If McAuliffe were to win, would that encourage Democrats to come together in Congress and pass infrastructure and the budget? Or would it give different factions the sense that there is not so much pressure to reach a deal, and lull Democrats into putting action off even longer, possibly squandering their chances of doing anything?
If McAuliffe were to lose, would that be a wake-up call that brought all Democrats to the bargaining table and got an agreement across the finish line? Or would it plunge them into chaos?
Although once reliably conservative, Virginia has been Democratic territory for most of this century.
The last Republican to win the commonwealth in a presidential contest was George W. Bush in 2004, and the GOP hasn’t won statewide since Bob McDonnell was elected governor in 2009, which was a preview of the party’s massive gains in the 2010 midterms. However, only once in the last five decades has the party out of power in the White House won the governor’s race, and that was McAuliffe in 2013.
“The media will say the sky is falling, Biden is a disaster, it’s the apocalypse for Democrats” if McAuliffe loses, said one Democratic strategist involved in Virginia and national elections. “The question is, can you get something done in that atmosphere?”
As for McAuliffe’s chances of winning the election, the strategist said “it’s trending our way, but it will be close.”
Brendan Buck, who advised two Republican House speakers — John Boehner and Paul Ryan — said that if McAuliffe were to lose, “that will send a jolt and get [Democrats] moving on it quicker.”

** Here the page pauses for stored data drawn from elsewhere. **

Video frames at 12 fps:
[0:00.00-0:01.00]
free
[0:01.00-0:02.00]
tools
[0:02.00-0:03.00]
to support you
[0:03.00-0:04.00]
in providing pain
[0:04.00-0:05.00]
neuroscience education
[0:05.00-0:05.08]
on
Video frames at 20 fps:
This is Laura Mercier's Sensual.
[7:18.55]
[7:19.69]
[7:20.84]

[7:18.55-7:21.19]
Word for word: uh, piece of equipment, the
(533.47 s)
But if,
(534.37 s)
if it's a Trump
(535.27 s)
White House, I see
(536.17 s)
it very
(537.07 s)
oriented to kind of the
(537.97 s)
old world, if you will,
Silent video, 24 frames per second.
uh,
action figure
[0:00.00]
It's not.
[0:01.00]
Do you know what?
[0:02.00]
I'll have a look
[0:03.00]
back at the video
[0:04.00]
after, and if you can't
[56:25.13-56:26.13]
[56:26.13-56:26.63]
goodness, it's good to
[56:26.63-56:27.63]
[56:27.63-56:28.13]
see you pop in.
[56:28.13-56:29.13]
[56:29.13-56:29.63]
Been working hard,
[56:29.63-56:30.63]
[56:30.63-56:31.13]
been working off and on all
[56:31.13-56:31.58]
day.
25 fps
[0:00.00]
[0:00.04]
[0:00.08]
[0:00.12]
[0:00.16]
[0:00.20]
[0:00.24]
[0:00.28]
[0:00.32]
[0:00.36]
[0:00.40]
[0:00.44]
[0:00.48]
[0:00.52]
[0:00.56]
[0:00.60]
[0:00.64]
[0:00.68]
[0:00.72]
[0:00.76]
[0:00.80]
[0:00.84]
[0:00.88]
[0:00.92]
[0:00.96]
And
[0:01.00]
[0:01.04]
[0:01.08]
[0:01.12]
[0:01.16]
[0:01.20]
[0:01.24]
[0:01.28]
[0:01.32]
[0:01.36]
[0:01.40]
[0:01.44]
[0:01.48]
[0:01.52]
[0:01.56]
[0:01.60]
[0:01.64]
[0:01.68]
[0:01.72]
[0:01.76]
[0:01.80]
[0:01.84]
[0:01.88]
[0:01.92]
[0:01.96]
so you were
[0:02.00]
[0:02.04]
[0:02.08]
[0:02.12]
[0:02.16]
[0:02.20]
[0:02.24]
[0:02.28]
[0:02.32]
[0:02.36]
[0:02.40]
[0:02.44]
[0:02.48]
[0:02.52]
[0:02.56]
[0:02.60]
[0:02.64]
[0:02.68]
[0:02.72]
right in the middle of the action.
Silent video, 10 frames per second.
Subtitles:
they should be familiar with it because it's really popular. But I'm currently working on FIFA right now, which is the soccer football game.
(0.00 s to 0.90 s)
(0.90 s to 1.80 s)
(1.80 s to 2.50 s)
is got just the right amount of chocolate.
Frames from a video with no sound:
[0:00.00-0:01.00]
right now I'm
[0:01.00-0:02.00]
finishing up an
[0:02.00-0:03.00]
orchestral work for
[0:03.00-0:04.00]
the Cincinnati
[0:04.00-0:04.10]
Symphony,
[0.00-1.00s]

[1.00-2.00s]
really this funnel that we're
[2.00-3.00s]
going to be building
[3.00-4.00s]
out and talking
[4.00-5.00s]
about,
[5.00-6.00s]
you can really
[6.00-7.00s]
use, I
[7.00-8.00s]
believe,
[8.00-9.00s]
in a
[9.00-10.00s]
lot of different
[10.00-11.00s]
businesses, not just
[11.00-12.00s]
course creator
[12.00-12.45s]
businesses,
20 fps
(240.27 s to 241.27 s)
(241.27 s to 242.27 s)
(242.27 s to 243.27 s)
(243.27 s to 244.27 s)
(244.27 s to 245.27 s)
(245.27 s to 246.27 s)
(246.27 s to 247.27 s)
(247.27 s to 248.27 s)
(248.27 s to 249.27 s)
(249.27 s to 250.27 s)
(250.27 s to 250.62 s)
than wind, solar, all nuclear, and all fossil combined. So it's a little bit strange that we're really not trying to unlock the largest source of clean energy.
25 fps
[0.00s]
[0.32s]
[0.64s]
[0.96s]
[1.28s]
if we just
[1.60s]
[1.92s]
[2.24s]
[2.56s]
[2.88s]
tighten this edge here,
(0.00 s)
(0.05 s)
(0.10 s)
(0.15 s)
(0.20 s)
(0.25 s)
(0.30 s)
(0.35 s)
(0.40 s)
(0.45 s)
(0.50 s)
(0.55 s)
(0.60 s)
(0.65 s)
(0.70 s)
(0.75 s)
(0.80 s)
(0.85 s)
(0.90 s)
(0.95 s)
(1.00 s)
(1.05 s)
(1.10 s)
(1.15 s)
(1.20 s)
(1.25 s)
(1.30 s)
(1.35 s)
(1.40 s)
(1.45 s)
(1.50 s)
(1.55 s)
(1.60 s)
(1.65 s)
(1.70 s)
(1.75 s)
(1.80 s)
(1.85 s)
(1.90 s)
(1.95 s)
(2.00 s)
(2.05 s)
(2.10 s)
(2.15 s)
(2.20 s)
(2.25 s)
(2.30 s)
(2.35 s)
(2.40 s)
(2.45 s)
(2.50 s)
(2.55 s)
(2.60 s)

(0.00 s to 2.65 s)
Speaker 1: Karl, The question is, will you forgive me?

“But maybe I’m giving them too much credit for acting rationally. If they were rational they’d already pass [infrastructure],” Buck told Yahoo News.
Of course, all of this will be moot if Biden, Pelosi and Senate Majority Leader Chuck Schumer can get progressives, moderates and everyone in between to reach an agreement before Halloween.
McAuliffe said Tuesday he was optimistic and that a deal was “very close.” And sources close to Pelosi told Yahoo News the same. On Capitol Hill, Schumer said he wanted a framework agreement on the budget deal this week.
But if that doesn’t happen, it won’t be the first time Democrats will have blown past a deadline set by one of their party leaders. The question is whether McAuliffe is right that Virginia voters will elect him regardless — and if they don’t, what a Youngkin victory will do to Democrats’ already teetering morale.